The “Medical Humanities” is an interdisciplinary area of knowledge which explores human health and disease through the methods and materials of the creative arts and humanities. It responds to the imperative of understanding the experience of “being ill” through a wide spectrum of physical and mental maladies, as reflected in literature and other artistic expressions. The research group “Gender Studies in English-Speaking Countries” at UCM envisions to employ its consolidated expertise in the fields of gender, transnational and literary studies to explore stories of illness as (auto)pathographies, which complement a patient’s medical history, protest against injustices from the medical profession and global health systems and strengthen the healing purpose inherent in the act of writing, as “scriptotherapy”. To facilitate the investigation of (auto) pathographies in conjunction with gender and transnationality, this Research Project and its members are divided into four clusters: stories of bodily conditions, stories of psychic suffering, stories of sex- and sexuality-related occurrences, and stories of treatment and illness-related spaces. 
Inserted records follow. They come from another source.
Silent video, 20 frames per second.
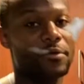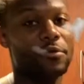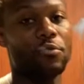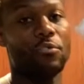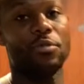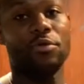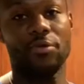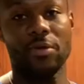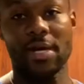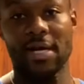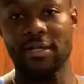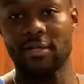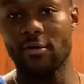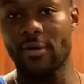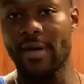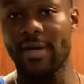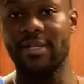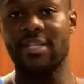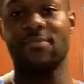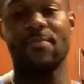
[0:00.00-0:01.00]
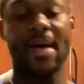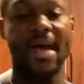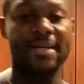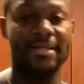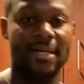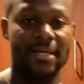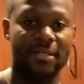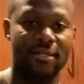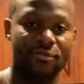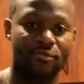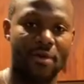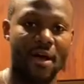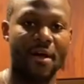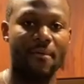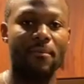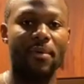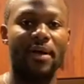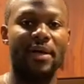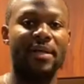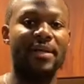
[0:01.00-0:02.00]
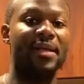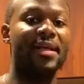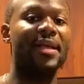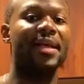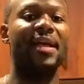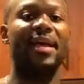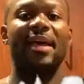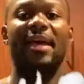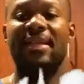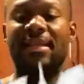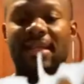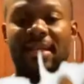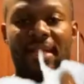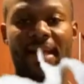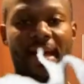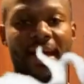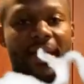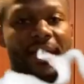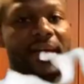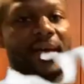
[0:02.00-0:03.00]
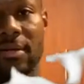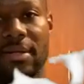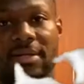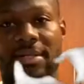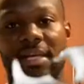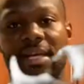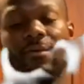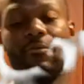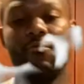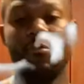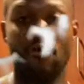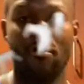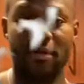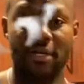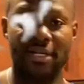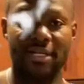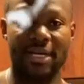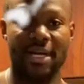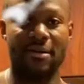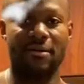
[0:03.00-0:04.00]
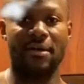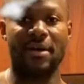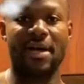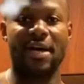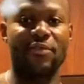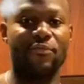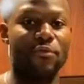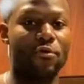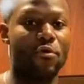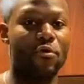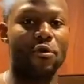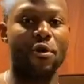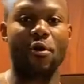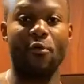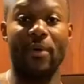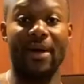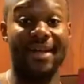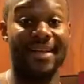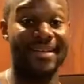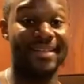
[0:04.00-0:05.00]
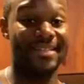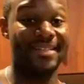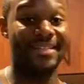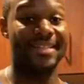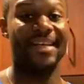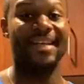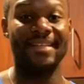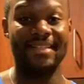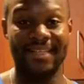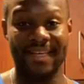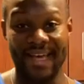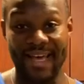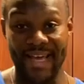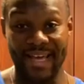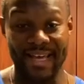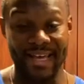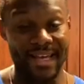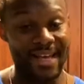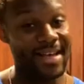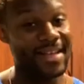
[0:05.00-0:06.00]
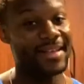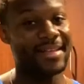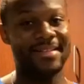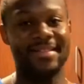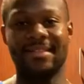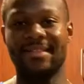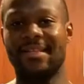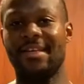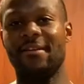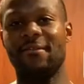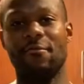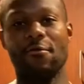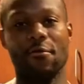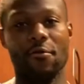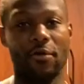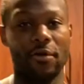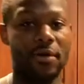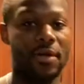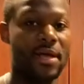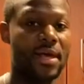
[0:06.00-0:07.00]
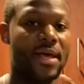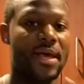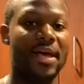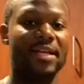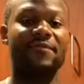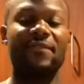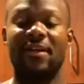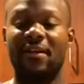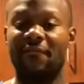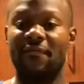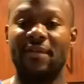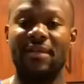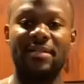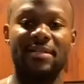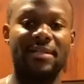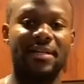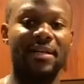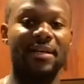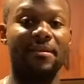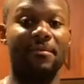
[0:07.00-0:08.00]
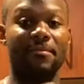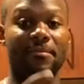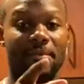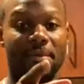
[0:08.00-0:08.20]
do want you guys to go ahead and smash that subscribe button, hit the like. Let's keep growing the channel, guys. We're on our way to 6K. Let's just keep growing. X Factor Fitness team.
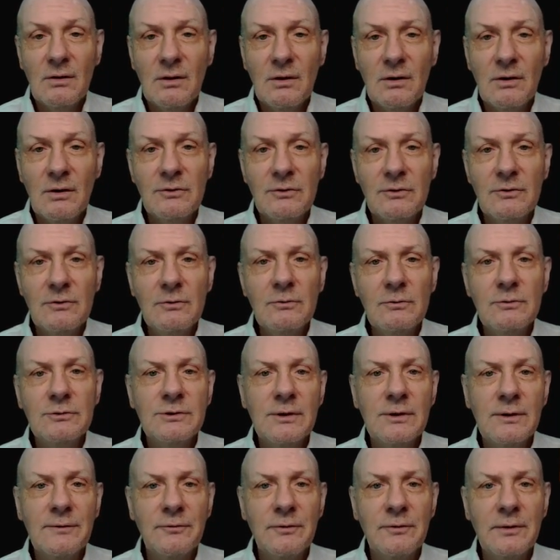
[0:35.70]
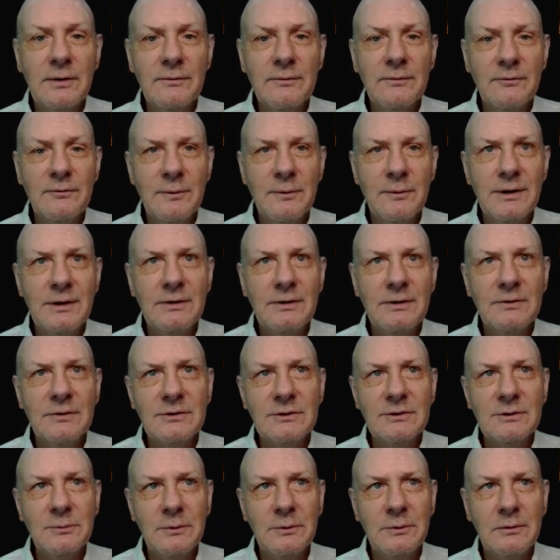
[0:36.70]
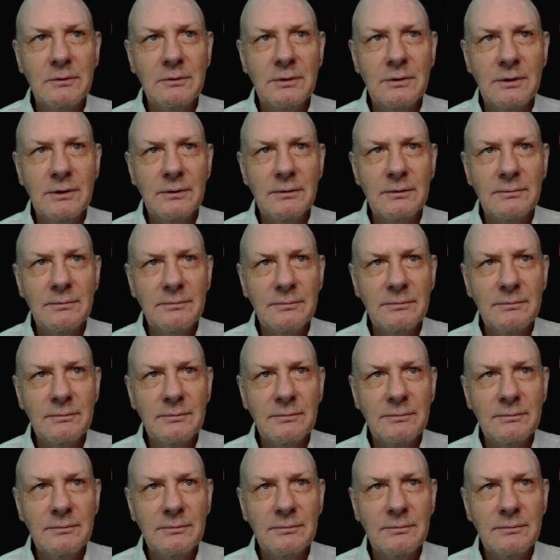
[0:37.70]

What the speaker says: Are you suffering from any disability?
This research group’s case studies include but are not limited to examining illness stories of restitution, chaos, quest and patients’ confrontation with death, as well as illness-related myths and metaphors, such as rebirth, battle, the amazon, or medical colonialization. This project’s overarching goal is to scrutinize key questions, themes and narrative strategies from the four axes of the already-mentioned clusters (the physical, the mental, the sexual and the spatial), in order to have diagnostic knowledge of several life episodes: being physically or mentally ill, interacting with healthcare professionals, being treated in hospitals and other health institutions, and being traditionally stigmatized for gendered pathologies.